DATA TO EXAMINE>
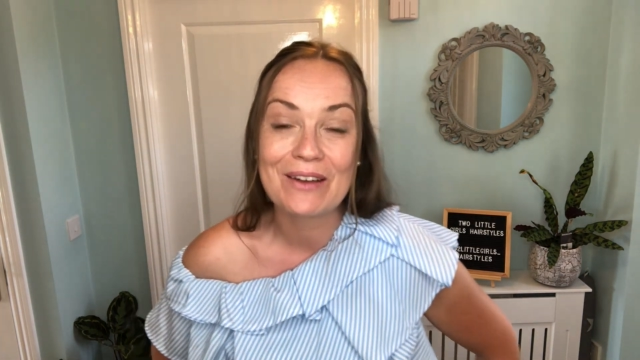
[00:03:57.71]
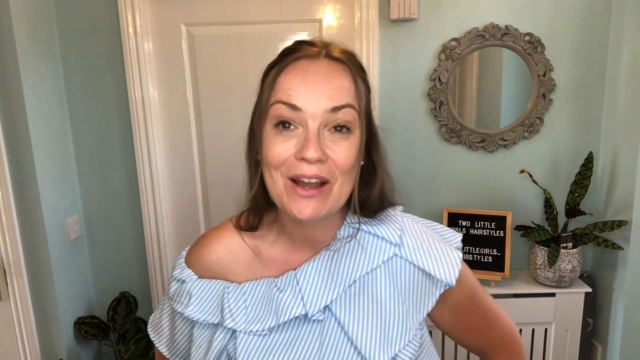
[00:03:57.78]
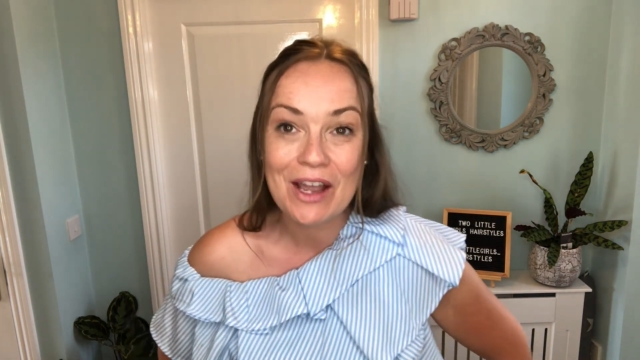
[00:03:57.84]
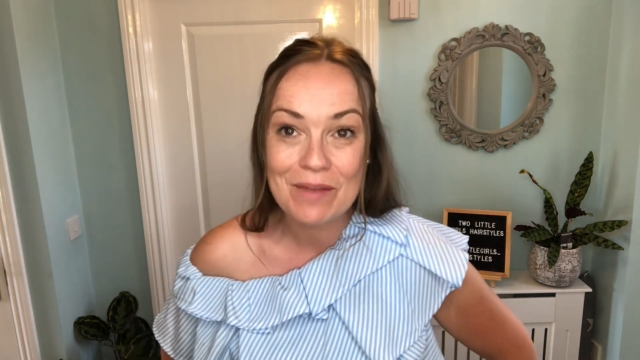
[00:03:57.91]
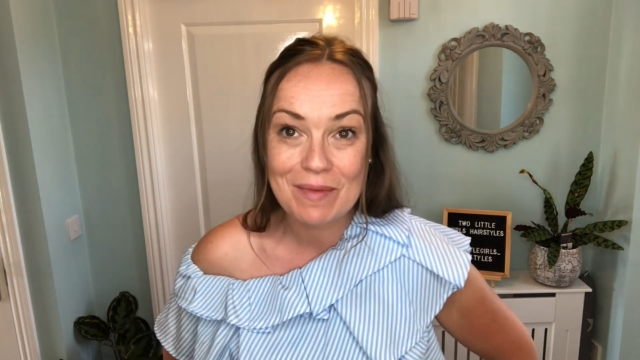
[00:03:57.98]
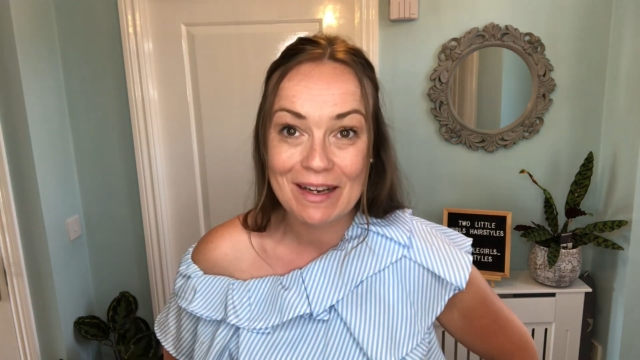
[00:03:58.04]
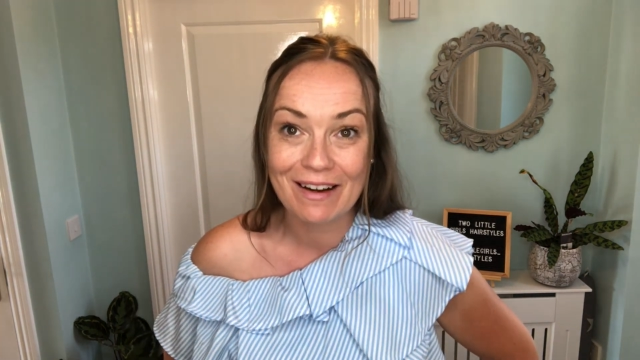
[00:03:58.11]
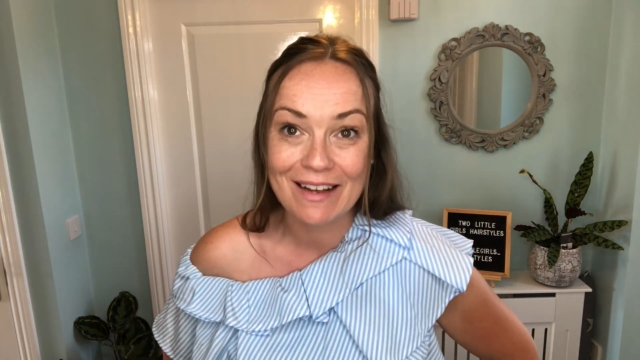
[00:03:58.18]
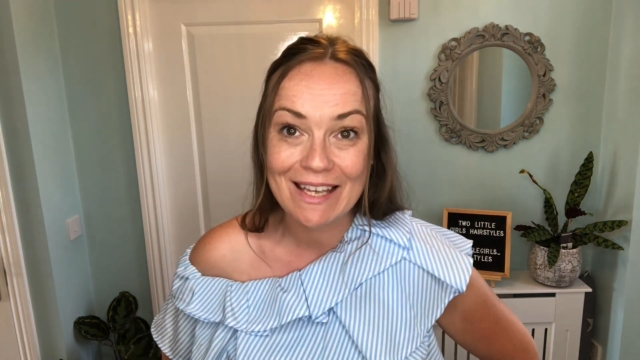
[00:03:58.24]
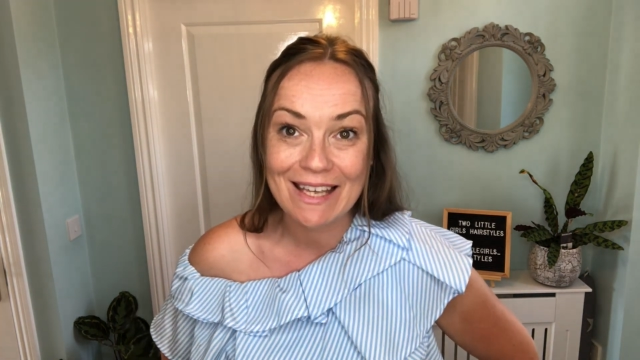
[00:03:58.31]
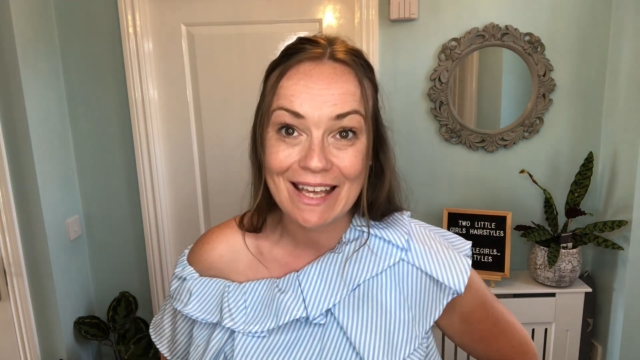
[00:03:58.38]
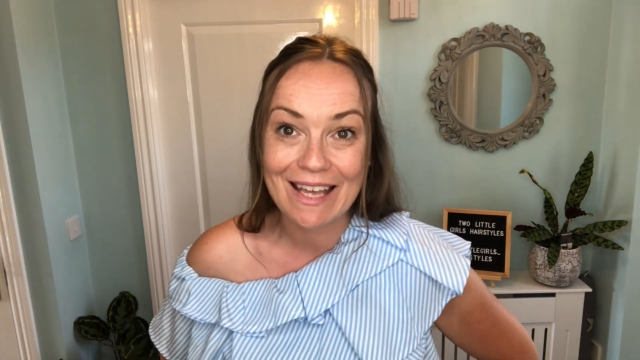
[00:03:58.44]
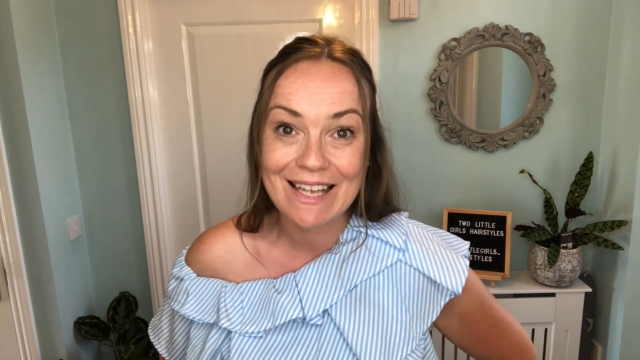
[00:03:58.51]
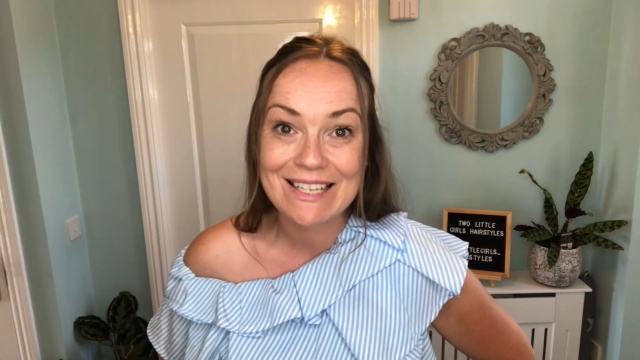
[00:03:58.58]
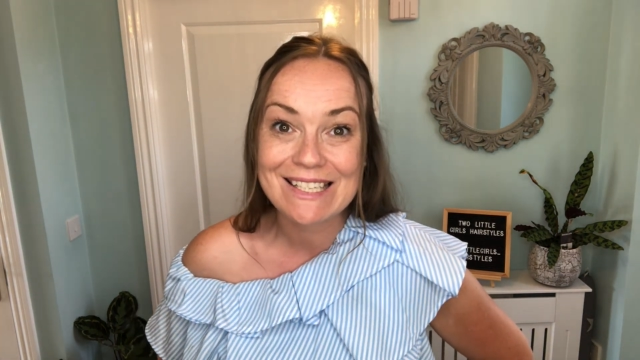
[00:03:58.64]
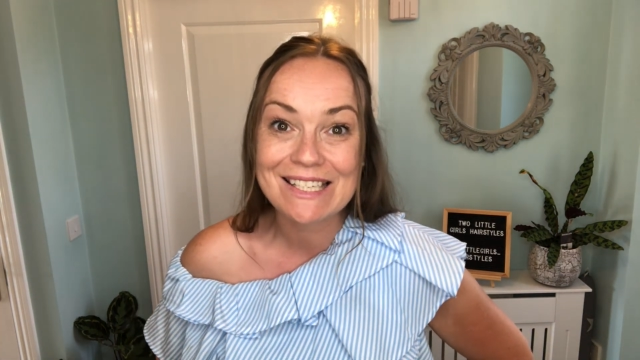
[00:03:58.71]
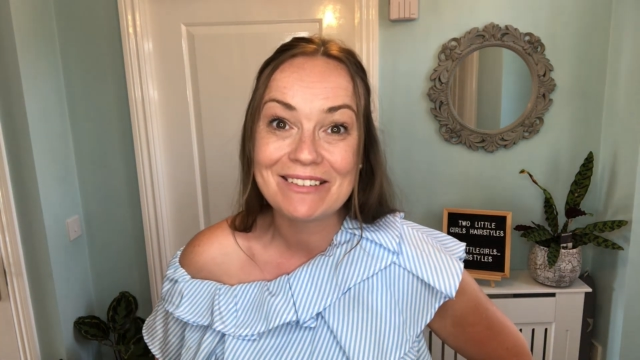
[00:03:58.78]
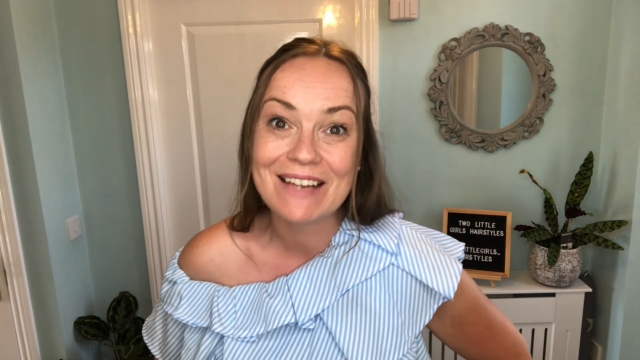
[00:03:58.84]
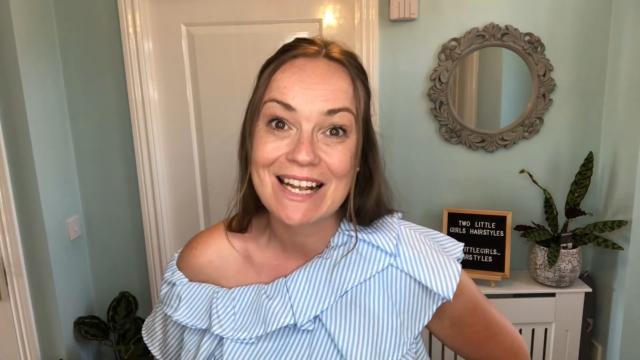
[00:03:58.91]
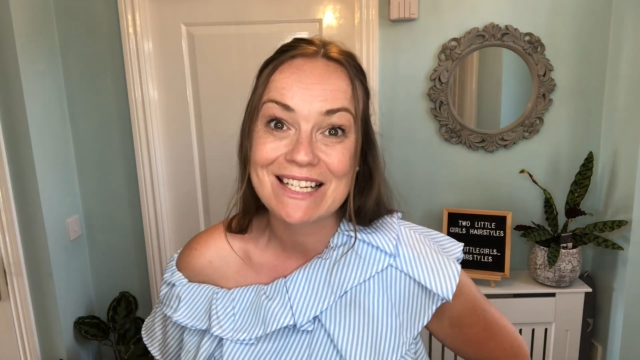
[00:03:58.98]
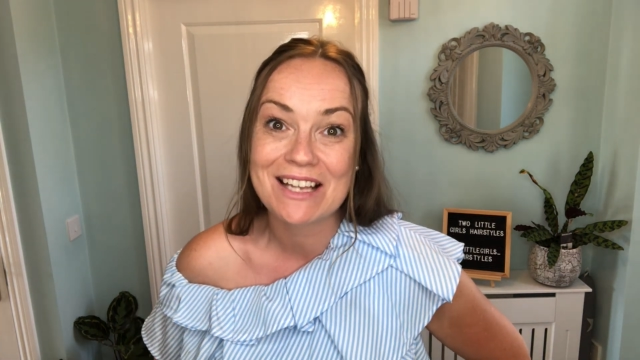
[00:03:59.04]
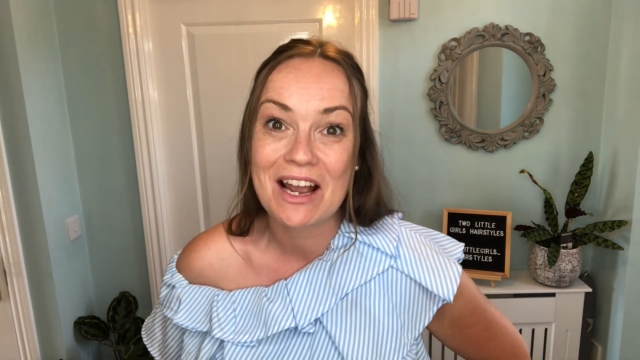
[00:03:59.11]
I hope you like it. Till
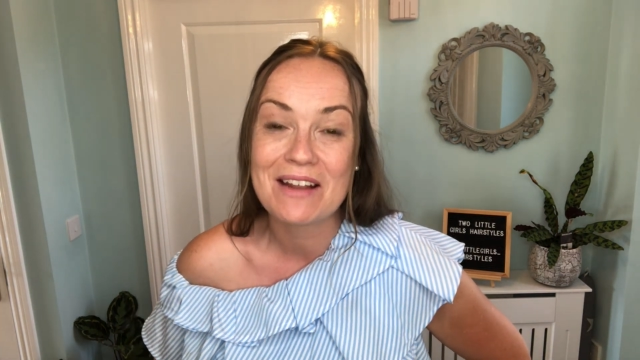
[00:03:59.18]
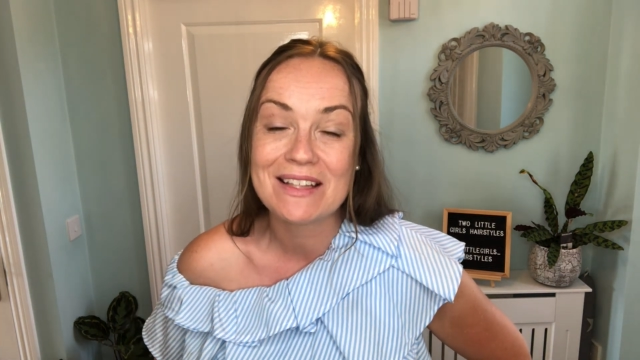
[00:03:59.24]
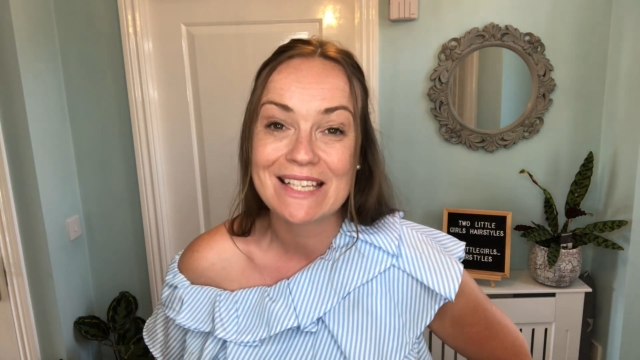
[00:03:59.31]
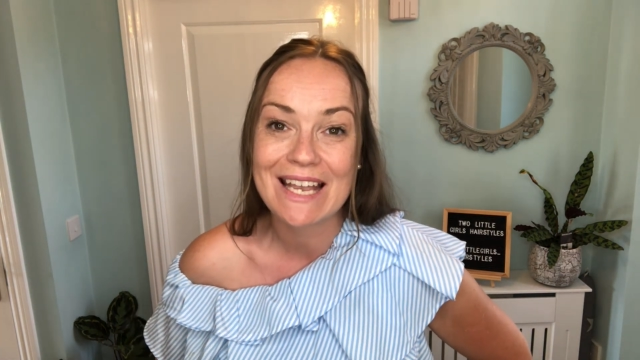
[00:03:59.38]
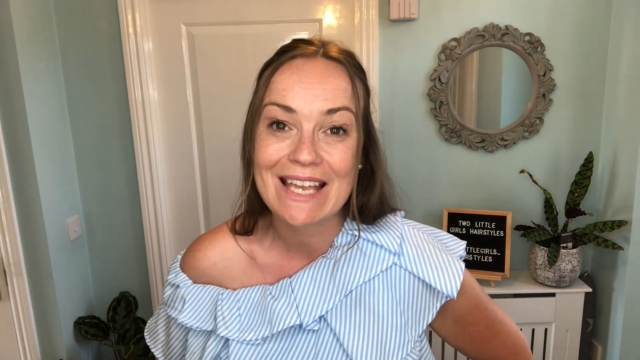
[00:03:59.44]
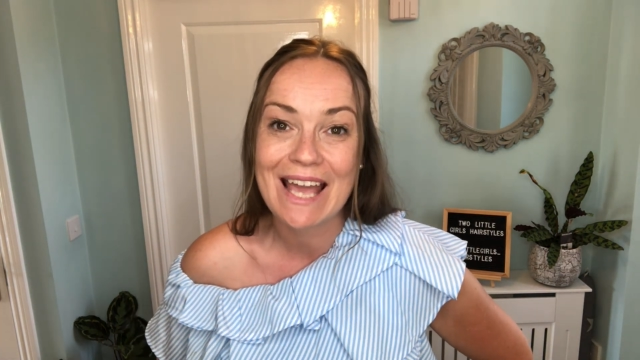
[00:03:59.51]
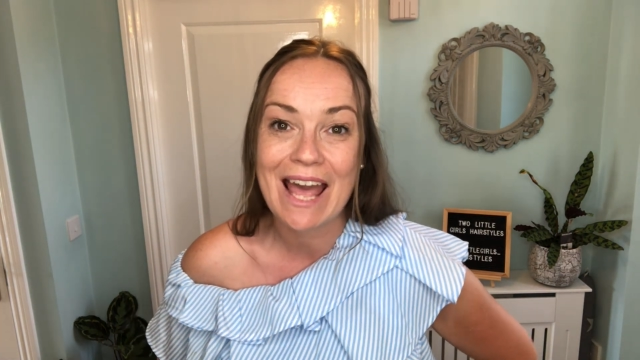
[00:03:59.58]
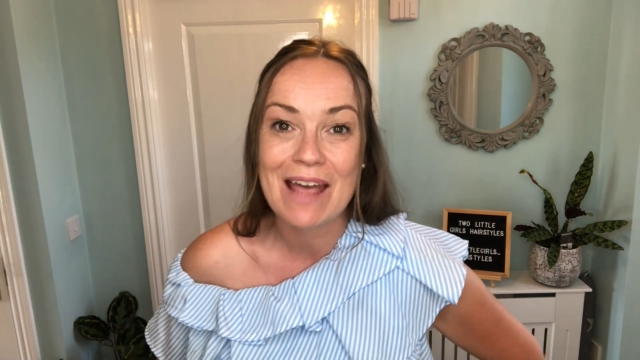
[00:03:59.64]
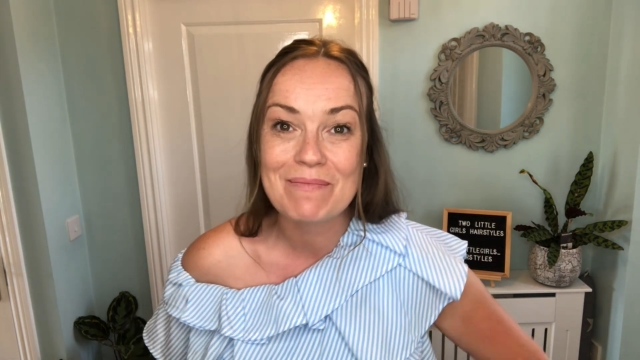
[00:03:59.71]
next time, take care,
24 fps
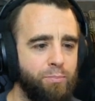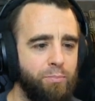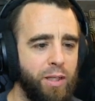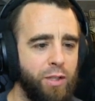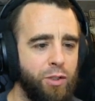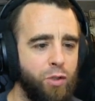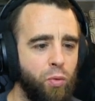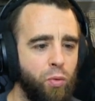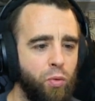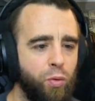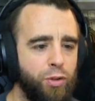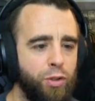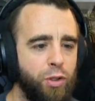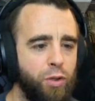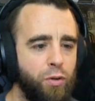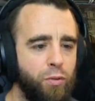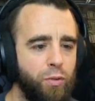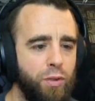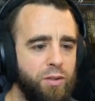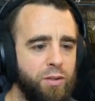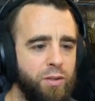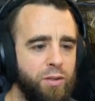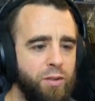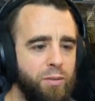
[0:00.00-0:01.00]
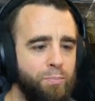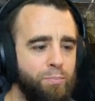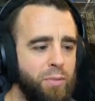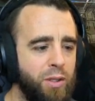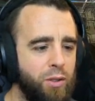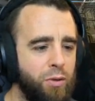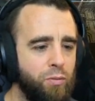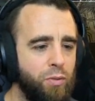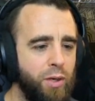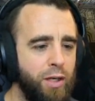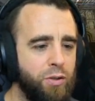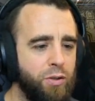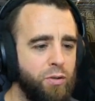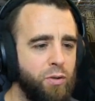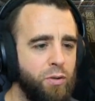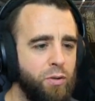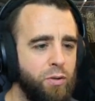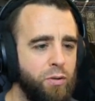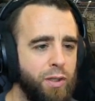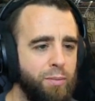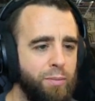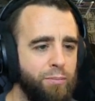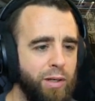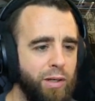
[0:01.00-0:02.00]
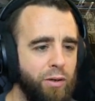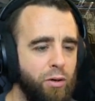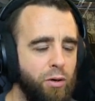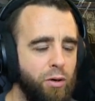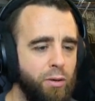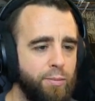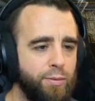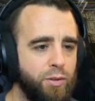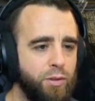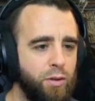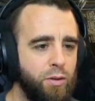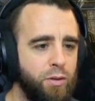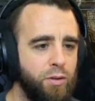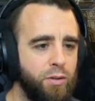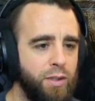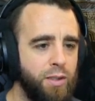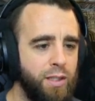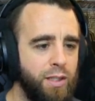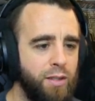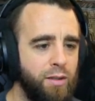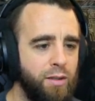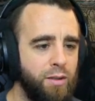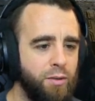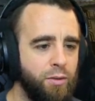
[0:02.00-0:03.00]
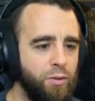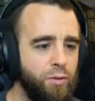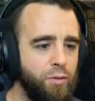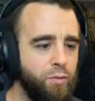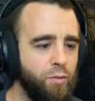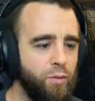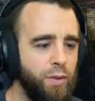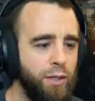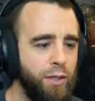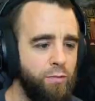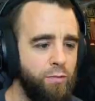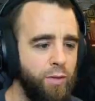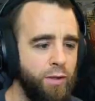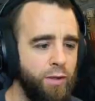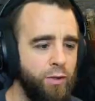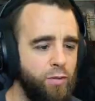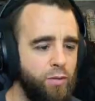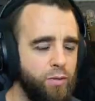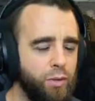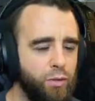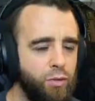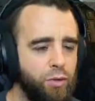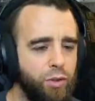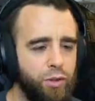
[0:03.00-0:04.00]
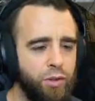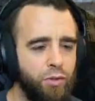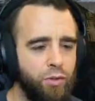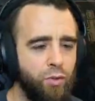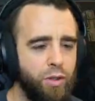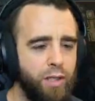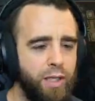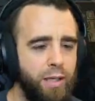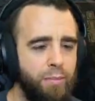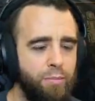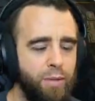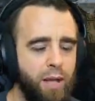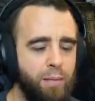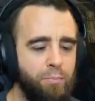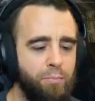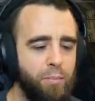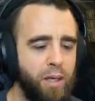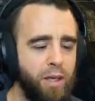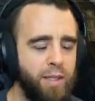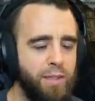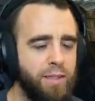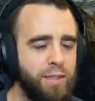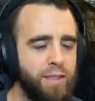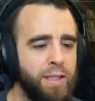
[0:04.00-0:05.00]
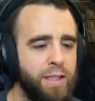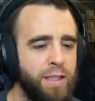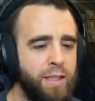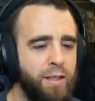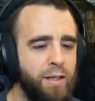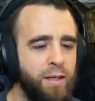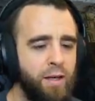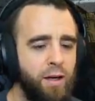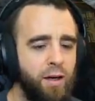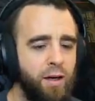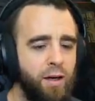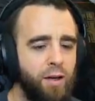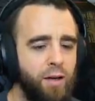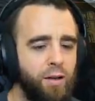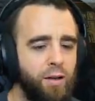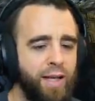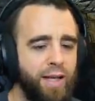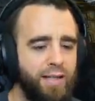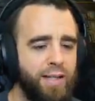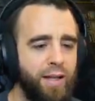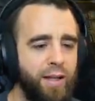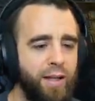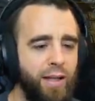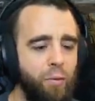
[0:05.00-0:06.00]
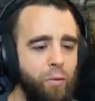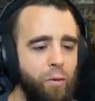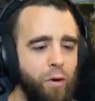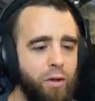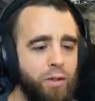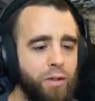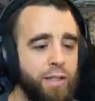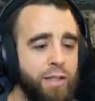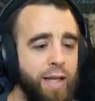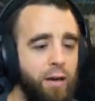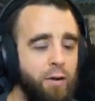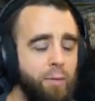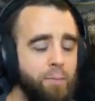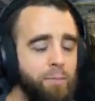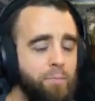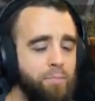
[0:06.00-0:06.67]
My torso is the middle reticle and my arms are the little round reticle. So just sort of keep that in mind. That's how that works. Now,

WORK INSTRUCTION> The records must appear again word for word, though none of their pictures should.

ANSWER TO THE EXERCISE>
[00:03:57.71]
[00:03:57.78]
[00:03:57.84]
[00:03:57.91]
[00:03:57.98]
[00:03:58.04]
[00:03:58.11]
[00:03:58.18]
[00:03:58.24]
[00:03:58.31]
[00:03:58.38]
[00:03:58.44]
[00:03:58.51]
[00:03:58.58]
[00:03:58.64]
[00:03:58.71]
[00:03:58.78]
[00:03:58.84]
[00:03:58.91]
[00:03:58.98]
[00:03:59.04]
[00:03:59.11]
I hope you like it. Till
[00:03:59.18]
[00:03:59.24]
[00:03:59.31]
[00:03:59.38]
[00:03:59.44]
[00:03:59.51]
[00:03:59.58]
[00:03:59.64]
[00:03:59.71]
next time, take care,
24 fps
[0:00.00-0:01.00]
[0:01.00-0:02.00]
[0:02.00-0:03.00]
[0:03.00-0:04.00]
[0:04.00-0:05.00]
[0:05.00-0:06.00]
[0:06.00-0:06.67]
My torso is the middle reticle and my arms are the little round reticle. So just sort of keep that in mind. That's how that works. Now,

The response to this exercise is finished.